* **Problem details**
What you return must match the entries word for word, minus the pictures.

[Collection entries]
################

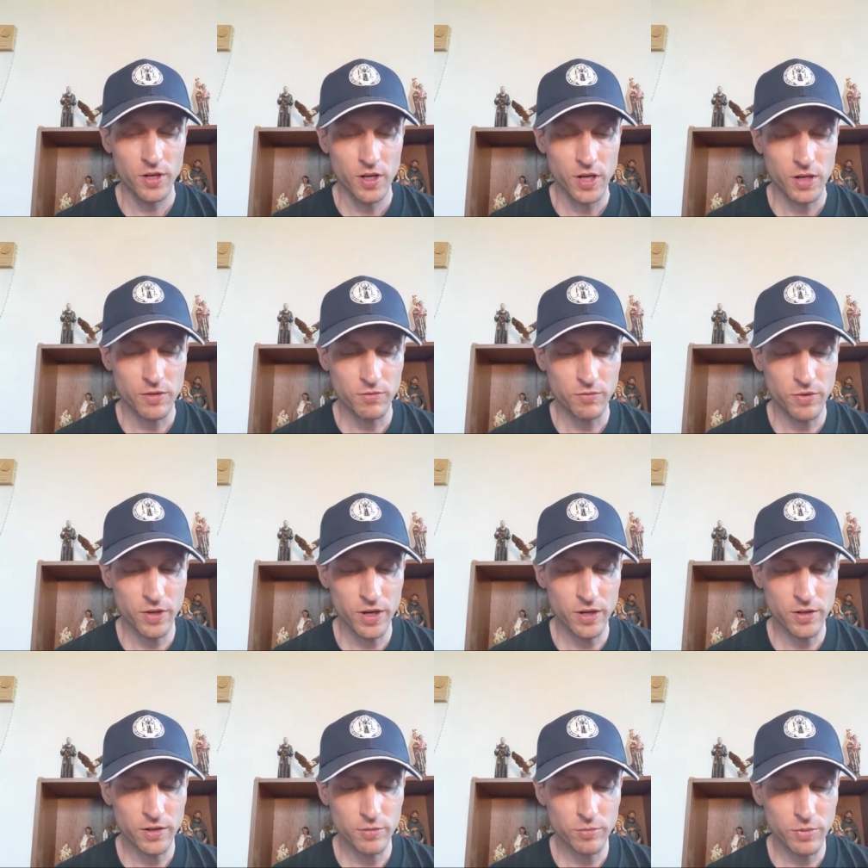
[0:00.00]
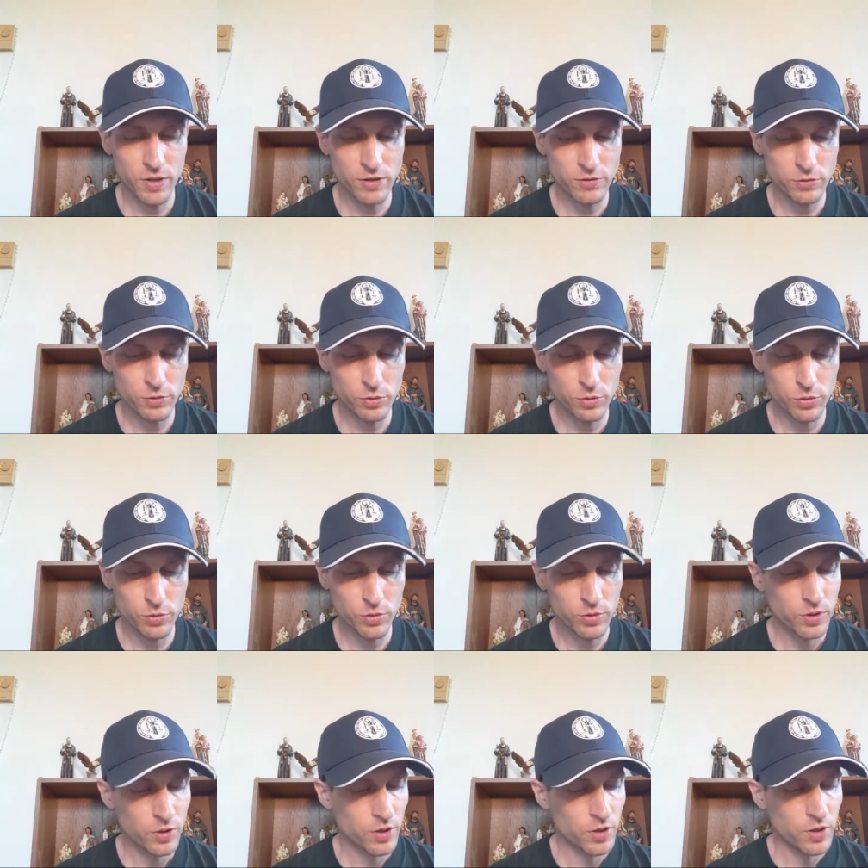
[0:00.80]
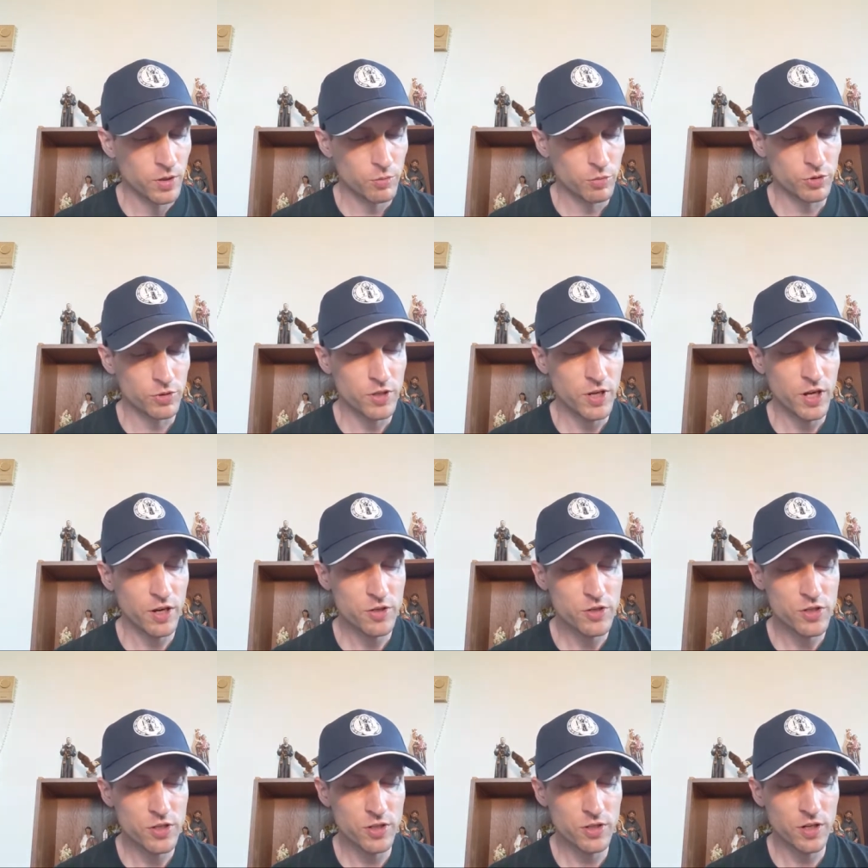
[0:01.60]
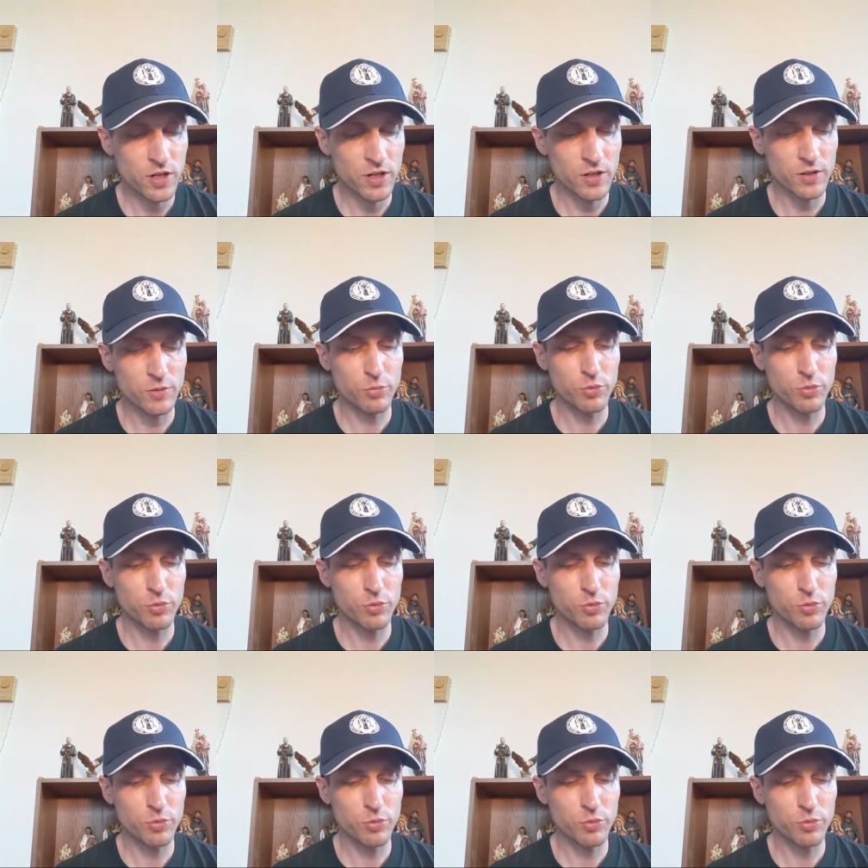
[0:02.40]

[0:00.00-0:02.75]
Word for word: environmental protection and the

################

* **Exercise result**
[0:00.00]
[0:00.80]
[0:01.60]
[0:02.40]

[0:00.00-0:02.75]
Word for word: environmental protection and the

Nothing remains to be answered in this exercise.